▶ [Provided information]:
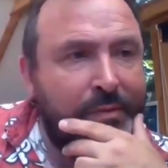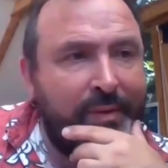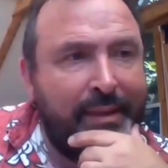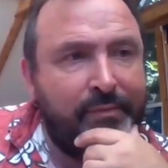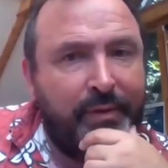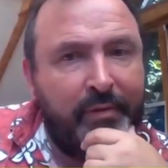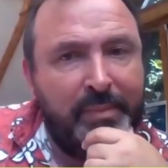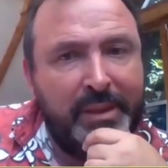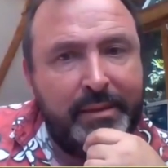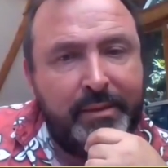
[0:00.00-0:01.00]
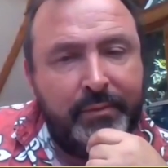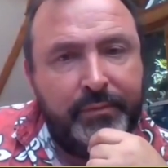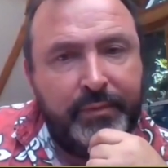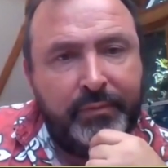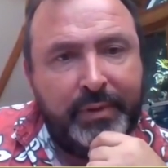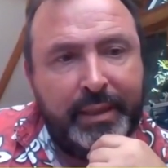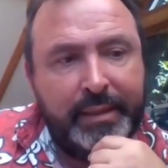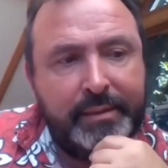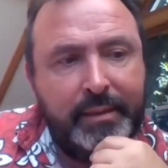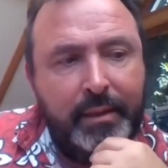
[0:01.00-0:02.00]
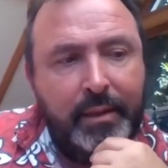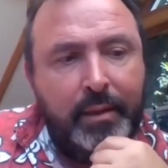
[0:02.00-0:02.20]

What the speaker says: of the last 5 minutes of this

==

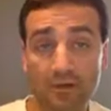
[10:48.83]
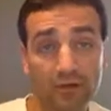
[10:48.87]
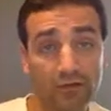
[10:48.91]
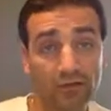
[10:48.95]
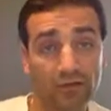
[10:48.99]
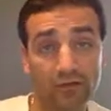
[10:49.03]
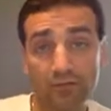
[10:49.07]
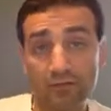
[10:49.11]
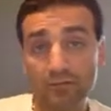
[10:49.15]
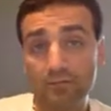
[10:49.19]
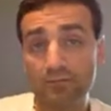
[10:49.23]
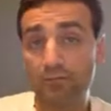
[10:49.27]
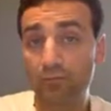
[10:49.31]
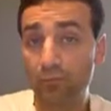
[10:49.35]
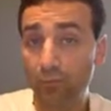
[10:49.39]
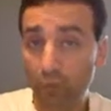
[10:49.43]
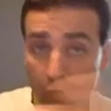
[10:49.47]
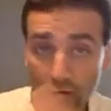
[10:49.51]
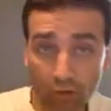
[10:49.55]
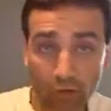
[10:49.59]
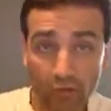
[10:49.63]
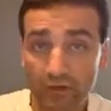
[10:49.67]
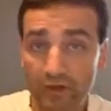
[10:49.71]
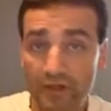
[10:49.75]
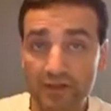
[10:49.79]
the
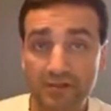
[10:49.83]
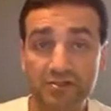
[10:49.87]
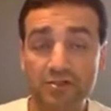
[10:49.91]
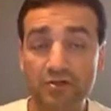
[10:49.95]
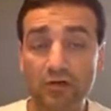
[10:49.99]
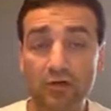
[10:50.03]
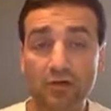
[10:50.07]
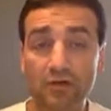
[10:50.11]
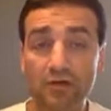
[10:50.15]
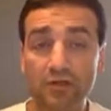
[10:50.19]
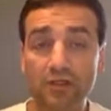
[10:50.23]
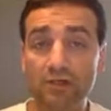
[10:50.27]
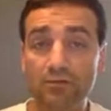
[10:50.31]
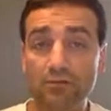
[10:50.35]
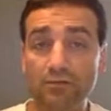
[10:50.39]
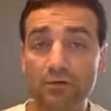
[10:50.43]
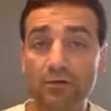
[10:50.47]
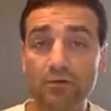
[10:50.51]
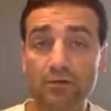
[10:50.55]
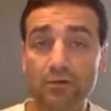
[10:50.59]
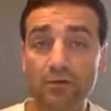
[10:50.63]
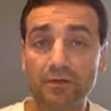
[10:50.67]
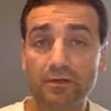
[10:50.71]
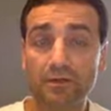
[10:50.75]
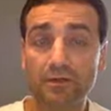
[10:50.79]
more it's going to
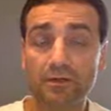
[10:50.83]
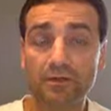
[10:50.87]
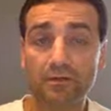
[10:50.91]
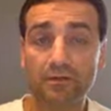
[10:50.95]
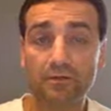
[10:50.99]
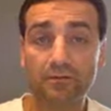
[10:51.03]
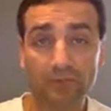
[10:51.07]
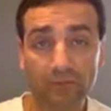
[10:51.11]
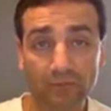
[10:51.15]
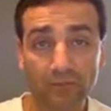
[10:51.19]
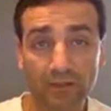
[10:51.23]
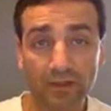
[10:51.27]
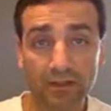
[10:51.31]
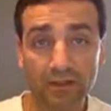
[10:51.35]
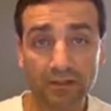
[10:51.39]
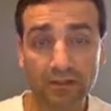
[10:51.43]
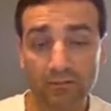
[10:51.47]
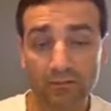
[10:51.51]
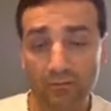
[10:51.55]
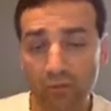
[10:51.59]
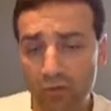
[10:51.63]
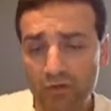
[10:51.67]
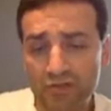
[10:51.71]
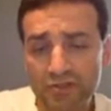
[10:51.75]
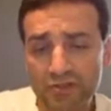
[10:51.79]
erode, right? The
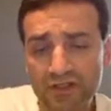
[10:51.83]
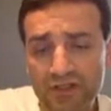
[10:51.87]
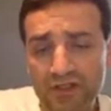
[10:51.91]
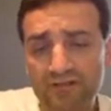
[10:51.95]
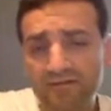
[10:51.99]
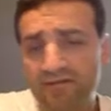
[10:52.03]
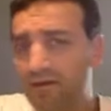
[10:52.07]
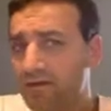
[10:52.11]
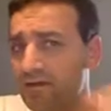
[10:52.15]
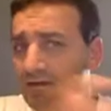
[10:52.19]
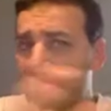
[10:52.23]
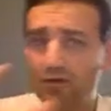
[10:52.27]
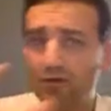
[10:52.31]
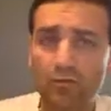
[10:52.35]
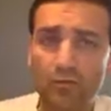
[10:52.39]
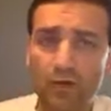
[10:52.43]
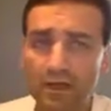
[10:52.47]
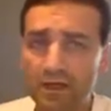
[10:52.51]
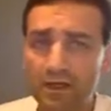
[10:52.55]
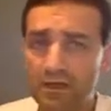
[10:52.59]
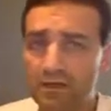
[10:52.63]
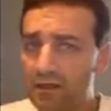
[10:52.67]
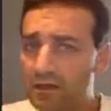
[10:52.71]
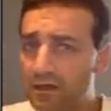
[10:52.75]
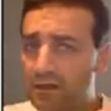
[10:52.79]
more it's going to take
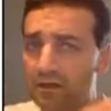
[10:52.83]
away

▶ [Your assignment]: Copy out exactly the material that runs from the line with "[0:00.00-0:01.00]" to the line with "What the speaker", ends included, and leave the pictures behind.

▶ [Your solution]:
[0:00.00-0:01.00]
[0:01.00-0:02.00]
[0:02.00-0:02.20]

What the speaker says: of the last 5 minutes of this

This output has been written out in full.